___ Materials provided

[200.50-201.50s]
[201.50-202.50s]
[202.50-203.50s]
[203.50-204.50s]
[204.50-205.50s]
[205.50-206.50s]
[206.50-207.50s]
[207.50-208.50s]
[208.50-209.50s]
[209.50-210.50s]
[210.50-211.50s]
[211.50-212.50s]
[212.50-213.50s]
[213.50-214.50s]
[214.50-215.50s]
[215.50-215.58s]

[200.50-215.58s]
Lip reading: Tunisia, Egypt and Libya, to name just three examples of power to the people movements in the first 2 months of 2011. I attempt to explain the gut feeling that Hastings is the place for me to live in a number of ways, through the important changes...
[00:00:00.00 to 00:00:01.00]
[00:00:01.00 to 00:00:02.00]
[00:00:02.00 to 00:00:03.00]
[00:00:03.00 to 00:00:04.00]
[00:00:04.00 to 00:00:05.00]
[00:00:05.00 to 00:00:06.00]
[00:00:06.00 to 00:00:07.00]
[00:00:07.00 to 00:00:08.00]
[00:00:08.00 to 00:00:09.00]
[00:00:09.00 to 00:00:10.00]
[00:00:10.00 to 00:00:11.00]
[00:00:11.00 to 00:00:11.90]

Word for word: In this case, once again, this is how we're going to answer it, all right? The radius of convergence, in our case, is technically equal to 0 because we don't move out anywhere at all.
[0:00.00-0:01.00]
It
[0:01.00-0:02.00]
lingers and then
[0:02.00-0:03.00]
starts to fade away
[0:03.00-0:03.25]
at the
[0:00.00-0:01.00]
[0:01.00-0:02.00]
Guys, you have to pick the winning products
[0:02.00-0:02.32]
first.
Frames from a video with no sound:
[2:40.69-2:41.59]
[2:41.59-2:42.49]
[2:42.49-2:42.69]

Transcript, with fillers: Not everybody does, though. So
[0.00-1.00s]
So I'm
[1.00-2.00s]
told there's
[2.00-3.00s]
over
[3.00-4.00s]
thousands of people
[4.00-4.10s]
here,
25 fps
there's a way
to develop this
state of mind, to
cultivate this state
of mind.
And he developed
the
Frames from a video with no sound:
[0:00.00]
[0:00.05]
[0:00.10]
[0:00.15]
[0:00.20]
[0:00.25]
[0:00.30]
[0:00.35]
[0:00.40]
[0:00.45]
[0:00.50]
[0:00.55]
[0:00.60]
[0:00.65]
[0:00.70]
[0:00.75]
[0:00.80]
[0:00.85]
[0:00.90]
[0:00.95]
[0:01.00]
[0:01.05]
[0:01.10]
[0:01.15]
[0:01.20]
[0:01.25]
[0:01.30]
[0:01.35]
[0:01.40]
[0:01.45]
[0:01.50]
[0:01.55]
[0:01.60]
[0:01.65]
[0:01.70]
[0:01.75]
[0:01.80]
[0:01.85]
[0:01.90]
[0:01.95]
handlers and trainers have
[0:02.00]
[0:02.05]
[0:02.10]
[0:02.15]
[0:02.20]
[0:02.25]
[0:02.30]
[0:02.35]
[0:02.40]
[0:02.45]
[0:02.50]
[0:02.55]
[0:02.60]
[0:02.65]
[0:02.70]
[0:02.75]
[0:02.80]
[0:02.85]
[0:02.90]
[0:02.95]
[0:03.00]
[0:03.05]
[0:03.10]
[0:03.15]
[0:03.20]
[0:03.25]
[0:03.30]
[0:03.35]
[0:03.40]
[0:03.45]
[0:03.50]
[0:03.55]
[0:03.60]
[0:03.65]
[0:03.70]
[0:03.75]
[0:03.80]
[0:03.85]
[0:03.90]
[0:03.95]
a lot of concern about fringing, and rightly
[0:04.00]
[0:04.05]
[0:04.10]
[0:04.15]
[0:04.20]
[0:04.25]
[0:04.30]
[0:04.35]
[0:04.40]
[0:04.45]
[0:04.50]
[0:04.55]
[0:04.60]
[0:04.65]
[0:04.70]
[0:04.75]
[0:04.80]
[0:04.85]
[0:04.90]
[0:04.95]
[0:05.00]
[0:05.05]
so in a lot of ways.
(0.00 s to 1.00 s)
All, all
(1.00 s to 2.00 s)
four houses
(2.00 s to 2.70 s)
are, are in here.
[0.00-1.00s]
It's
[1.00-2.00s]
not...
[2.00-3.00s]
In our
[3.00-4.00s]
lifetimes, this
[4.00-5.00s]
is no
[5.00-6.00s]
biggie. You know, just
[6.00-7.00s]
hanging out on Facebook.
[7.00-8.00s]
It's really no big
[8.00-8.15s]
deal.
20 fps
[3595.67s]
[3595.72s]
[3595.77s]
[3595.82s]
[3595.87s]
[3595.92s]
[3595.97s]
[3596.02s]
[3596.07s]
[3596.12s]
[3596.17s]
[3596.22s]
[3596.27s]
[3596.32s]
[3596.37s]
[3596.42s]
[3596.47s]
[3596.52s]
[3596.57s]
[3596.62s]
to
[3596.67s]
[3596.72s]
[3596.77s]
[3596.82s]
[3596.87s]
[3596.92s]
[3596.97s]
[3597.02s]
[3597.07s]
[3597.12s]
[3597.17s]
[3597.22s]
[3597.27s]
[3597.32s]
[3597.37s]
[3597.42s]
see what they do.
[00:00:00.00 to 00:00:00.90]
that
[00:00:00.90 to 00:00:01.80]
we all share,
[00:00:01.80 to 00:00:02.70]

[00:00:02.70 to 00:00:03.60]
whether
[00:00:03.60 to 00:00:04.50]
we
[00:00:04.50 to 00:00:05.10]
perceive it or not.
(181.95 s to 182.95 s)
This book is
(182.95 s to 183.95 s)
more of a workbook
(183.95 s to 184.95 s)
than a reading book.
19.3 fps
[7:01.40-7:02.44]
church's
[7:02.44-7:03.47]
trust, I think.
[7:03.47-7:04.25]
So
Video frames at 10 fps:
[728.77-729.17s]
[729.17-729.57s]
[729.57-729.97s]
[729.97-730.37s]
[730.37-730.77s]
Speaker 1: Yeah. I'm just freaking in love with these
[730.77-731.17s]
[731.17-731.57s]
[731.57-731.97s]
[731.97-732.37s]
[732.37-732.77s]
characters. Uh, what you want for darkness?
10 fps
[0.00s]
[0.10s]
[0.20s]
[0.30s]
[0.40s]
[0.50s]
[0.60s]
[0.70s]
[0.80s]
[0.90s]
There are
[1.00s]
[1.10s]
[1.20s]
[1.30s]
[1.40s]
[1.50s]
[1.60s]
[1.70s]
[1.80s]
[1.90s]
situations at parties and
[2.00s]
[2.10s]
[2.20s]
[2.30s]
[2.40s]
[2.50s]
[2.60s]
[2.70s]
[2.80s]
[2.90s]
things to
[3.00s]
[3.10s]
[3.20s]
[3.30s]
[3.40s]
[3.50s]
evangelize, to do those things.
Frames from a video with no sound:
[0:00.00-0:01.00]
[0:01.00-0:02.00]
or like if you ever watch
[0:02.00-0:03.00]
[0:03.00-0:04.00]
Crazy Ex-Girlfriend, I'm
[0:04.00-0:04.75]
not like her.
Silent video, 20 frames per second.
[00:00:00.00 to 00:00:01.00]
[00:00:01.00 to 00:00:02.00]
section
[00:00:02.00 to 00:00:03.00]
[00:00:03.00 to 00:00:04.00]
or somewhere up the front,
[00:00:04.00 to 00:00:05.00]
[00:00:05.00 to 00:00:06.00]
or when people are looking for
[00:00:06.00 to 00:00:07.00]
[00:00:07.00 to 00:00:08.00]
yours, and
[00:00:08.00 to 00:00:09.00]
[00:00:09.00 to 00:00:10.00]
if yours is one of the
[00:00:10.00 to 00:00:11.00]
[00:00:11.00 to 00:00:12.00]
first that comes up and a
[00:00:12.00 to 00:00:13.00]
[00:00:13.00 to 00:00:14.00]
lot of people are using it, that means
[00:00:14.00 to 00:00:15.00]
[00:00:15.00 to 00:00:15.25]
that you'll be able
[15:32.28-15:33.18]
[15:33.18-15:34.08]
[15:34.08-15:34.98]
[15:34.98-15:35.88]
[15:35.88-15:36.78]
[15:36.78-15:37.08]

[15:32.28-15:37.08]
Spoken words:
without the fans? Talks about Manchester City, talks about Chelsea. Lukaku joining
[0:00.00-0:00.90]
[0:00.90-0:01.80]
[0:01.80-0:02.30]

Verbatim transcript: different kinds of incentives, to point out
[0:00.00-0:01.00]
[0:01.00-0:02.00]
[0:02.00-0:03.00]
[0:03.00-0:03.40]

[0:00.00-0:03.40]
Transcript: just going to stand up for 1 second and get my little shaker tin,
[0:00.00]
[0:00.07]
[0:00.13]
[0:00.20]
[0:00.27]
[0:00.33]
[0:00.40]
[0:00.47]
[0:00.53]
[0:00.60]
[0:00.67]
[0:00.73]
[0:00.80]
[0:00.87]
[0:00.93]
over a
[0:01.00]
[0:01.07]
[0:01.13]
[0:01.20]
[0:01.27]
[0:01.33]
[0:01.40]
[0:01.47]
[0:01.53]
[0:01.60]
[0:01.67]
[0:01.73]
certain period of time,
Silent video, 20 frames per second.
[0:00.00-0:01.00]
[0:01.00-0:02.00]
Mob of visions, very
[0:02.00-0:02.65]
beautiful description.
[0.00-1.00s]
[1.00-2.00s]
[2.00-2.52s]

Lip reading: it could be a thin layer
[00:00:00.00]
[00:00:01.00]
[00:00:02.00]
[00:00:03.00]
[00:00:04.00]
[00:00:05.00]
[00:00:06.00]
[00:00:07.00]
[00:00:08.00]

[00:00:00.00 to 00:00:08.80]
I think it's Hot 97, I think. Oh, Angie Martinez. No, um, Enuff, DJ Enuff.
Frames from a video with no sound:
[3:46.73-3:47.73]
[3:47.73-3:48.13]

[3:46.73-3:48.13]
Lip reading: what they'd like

______

§ **Problem requirements**
Without changing anything, quote the lines from the top of the data to the line that contains "[200.50-215.58s]", including that line.

§ **Answer space**
[200.50-201.50s]
[201.50-202.50s]
[202.50-203.50s]
[203.50-204.50s]
[204.50-205.50s]
[205.50-206.50s]
[206.50-207.50s]
[207.50-208.50s]
[208.50-209.50s]
[209.50-210.50s]
[210.50-211.50s]
[211.50-212.50s]
[212.50-213.50s]
[213.50-214.50s]
[214.50-215.50s]
[215.50-215.58s]

[200.50-215.58s]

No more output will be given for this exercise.